The next dish of our Irish St. Paddy feast ... soup! Or more specifically, potato soup. With potatoes being a major staple food in Ireland, what could be more appropriate for St. Patrick's Day? Creamy, delicious and just plain ole comforting. What better for a rainy day?

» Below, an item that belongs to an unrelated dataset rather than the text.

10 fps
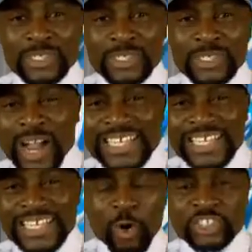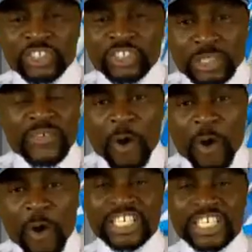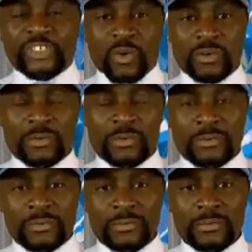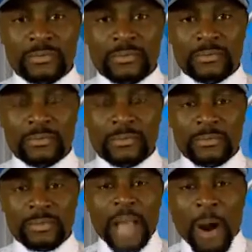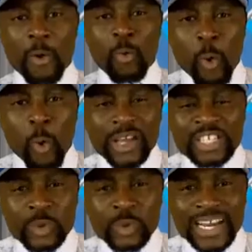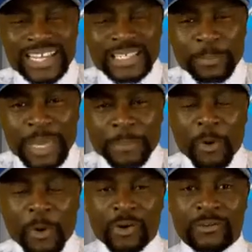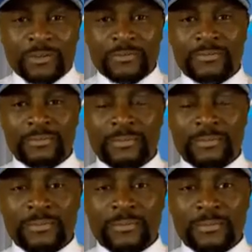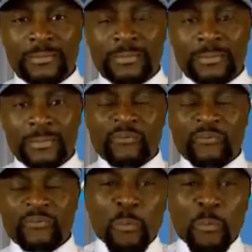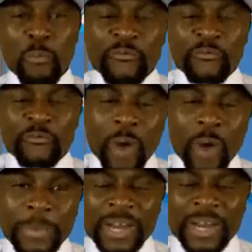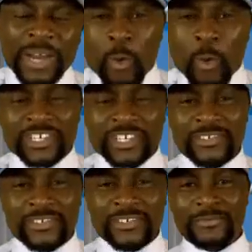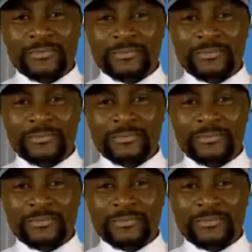I want me to start to get this constructive conversation about working together as a people for move our people then forward.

And of course, serve that with a slice of Irish Soda Bread, and go ahead, dip it right on in that soup!

Here's how to make it.

Recipe: Creamy Potato Soup

©From the Kitchen of Deep South Dish
Prep time: 5 min |Cook time: 35 min | Yield: About 4 to 6 servings

  • 1/4 cup (1/2 stick) of unsalted butter
  • 1 cup of chopped sweet or yellow onion
  • 1/2 cup of chopped celery
  • 1 teaspoon of kosher salt
  • 1/4 teaspoon of freshly cracked black pepper
  • 1/4 teaspoon of cayenne pepper or Cajun seasoning
  • 1 large bay leaf
  • 1/2 tablespoon of minced garlic, or to taste
  • 8 cups of chicken stock or broth
  • 2 extra large baking potatoes, peeled and diced (about 2 pounds)
  • 1/2 cup of heavy cream
  • Shredded cheese, for garnish, optional
  • Dried parsley, for garnish, optional
  • Crumbled cooked bacon, for garnish, optional

In a medium sized stockpot, melt the butter over medium high heat. Add the onion, celery, salt, pepper, and cayenne pepper and cook until onions are softened. Add the bay leaf and garlic, cooking for another minute or so. Stir in the stock and the potatoes and bring mixture to a boil. Reduce heat to medium simmer and cook, uncovered for 30 minutes, or until potatoes are soft.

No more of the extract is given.